Feeder Airlines
- "The Pride of South Sudan"
| IATA | ICAO | Call sign |
| – | FDD | – |
- Founded: 2007
- Ceased operations: 2013
- Hubs: Juba Airport
- Fleet size: 2
- Destinations: 6
- Headquarters: Juba, South Sudan
- Key people: Nichola Ali Khamis Managing Director
- Website: Archive of original website

= Feeder Airlines =

South Sudanese airline

Feeder Airlines was an airline based in Juba, South Sudan. It started operations on 2 June 2007 operating scheduled and charter services from Juba International Airport. The airline offered international flights to countries neighboring South Sudan, including Sudan and Uganda. After one of the aircraft operated by Feeder Airlines was written off after a runway excursion, the other aircraft used in Feeder Airlines was used to rename and make the brand new separate airline of South Supreme Airlines. One aircraft previously operated by Feeder Airlines is currently stored and another is not in use after damaging the aircraft in a 2012 accident. The company slogan was The Pride of South Sudan.

== Destinations ==
Feeder Airlines used to serve international flights within three African countries (South Sudan, Sudan, and Uganda).
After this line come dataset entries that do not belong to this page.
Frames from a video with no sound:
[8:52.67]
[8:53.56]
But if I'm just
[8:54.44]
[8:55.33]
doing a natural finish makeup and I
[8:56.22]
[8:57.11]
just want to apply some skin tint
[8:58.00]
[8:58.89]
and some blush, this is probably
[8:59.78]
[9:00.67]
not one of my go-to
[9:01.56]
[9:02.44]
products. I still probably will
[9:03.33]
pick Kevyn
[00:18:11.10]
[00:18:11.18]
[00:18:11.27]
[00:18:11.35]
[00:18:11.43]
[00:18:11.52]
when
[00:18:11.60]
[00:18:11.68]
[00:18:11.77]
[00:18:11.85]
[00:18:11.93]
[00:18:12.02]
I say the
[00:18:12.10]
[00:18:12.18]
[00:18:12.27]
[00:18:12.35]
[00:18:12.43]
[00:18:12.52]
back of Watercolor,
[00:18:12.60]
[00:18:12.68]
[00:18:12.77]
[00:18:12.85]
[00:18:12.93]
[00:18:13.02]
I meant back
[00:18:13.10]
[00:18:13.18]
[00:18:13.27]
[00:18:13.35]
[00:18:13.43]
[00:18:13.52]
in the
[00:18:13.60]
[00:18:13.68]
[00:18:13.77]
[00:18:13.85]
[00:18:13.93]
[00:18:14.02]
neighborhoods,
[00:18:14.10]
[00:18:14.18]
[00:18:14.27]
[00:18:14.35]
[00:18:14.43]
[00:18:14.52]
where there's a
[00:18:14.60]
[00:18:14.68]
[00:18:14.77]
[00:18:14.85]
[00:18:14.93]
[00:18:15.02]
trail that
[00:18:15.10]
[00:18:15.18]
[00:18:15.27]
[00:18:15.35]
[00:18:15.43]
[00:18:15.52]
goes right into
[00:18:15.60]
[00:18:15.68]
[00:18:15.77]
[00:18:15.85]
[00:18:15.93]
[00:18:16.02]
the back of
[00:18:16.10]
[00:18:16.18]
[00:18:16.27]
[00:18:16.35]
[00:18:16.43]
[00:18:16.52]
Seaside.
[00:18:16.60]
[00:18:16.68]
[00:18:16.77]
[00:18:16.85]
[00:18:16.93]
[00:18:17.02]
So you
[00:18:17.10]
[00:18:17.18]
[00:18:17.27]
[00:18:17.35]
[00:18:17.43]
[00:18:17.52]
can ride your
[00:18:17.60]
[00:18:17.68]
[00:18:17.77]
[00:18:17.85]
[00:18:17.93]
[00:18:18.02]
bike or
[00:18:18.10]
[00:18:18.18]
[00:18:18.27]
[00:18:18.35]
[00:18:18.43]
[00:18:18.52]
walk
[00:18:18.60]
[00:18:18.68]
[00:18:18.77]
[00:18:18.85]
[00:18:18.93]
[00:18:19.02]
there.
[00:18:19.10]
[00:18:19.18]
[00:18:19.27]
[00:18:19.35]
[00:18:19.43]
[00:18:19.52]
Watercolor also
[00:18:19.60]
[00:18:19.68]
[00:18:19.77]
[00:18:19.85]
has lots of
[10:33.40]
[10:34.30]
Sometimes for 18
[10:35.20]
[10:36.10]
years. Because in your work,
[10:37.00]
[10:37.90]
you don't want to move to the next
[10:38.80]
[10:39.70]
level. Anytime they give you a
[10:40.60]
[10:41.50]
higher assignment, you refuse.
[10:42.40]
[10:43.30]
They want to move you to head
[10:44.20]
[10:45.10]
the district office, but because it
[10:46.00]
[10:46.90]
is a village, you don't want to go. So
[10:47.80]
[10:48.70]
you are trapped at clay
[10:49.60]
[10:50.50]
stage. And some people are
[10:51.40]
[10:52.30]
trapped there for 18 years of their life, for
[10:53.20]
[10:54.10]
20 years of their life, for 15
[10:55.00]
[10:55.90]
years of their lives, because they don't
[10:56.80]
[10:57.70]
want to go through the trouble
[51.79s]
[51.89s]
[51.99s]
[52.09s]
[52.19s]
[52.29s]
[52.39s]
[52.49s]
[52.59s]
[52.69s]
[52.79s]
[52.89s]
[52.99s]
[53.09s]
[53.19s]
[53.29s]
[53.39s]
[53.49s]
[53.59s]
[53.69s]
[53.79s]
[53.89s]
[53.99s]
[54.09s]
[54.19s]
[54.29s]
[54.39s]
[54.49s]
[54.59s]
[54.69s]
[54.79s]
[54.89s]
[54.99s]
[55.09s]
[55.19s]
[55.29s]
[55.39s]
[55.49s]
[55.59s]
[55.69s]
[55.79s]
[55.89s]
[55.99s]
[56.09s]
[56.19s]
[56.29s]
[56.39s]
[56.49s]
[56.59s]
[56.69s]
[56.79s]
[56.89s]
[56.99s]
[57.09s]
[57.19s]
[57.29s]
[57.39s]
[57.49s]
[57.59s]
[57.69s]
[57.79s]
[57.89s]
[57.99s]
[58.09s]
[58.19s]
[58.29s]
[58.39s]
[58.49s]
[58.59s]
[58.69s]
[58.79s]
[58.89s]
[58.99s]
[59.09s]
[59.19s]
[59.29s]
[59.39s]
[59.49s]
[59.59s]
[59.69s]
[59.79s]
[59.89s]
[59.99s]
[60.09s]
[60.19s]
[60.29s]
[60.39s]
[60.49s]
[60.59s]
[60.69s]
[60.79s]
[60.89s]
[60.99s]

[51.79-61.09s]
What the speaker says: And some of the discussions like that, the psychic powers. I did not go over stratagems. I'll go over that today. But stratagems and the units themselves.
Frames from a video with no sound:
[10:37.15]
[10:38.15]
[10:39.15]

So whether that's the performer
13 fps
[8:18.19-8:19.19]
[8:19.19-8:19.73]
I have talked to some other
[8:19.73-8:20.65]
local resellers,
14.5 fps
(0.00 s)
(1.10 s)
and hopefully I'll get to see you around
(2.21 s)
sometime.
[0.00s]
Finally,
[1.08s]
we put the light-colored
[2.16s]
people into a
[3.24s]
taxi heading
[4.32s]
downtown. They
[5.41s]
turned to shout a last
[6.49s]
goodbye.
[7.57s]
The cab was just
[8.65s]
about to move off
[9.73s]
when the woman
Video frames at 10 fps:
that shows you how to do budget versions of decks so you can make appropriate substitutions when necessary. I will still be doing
In South Sudan, the company served the cities of Juba (landing at Juba International Airport, the airline hub), Malakal (landing at Malakal Airport), Rumbek (landing at Rumbek Airport), and Wau (landing at Wau Airport). Outside of South Sudan, the airline served the cities of Khartoum, Sudan (landing at Khartoum International Airport) and Entebbe, Uganda (landing at Entebbe International Airport).

==Fleet==
On 26 March 2012, three days before a runway excursion would cause an aircraft to be written off, the Feeder Airlines fleet consisted of the following aircraft with an average age of 21.4 years:

Feeder Airlines fleet
| Aircraft | Number | Passengers | Status | Registrations |
| Fokker 50 | 2 | 50 | 1 Stored | ST-NEW ST-NEX |
| Total | 2 |  |  |

== Accidents and incidents ==
As of when the airline was no longer operational, Feeder Airlines has been involved in only one accident, which involved a runway excursion on 29 March 2012 at Wau Airport. No fatalities were reported, although five people received injuries (one flight attendant broke her leg during the evacuation process, and 4 other people received minor injuries). Although the airline hasn't been involved in any other accident, an accident involving the recently created South Supreme Airlines involved the other Fokker 50 (registration ST-NEW) which was previously operated by Feeder Airlines.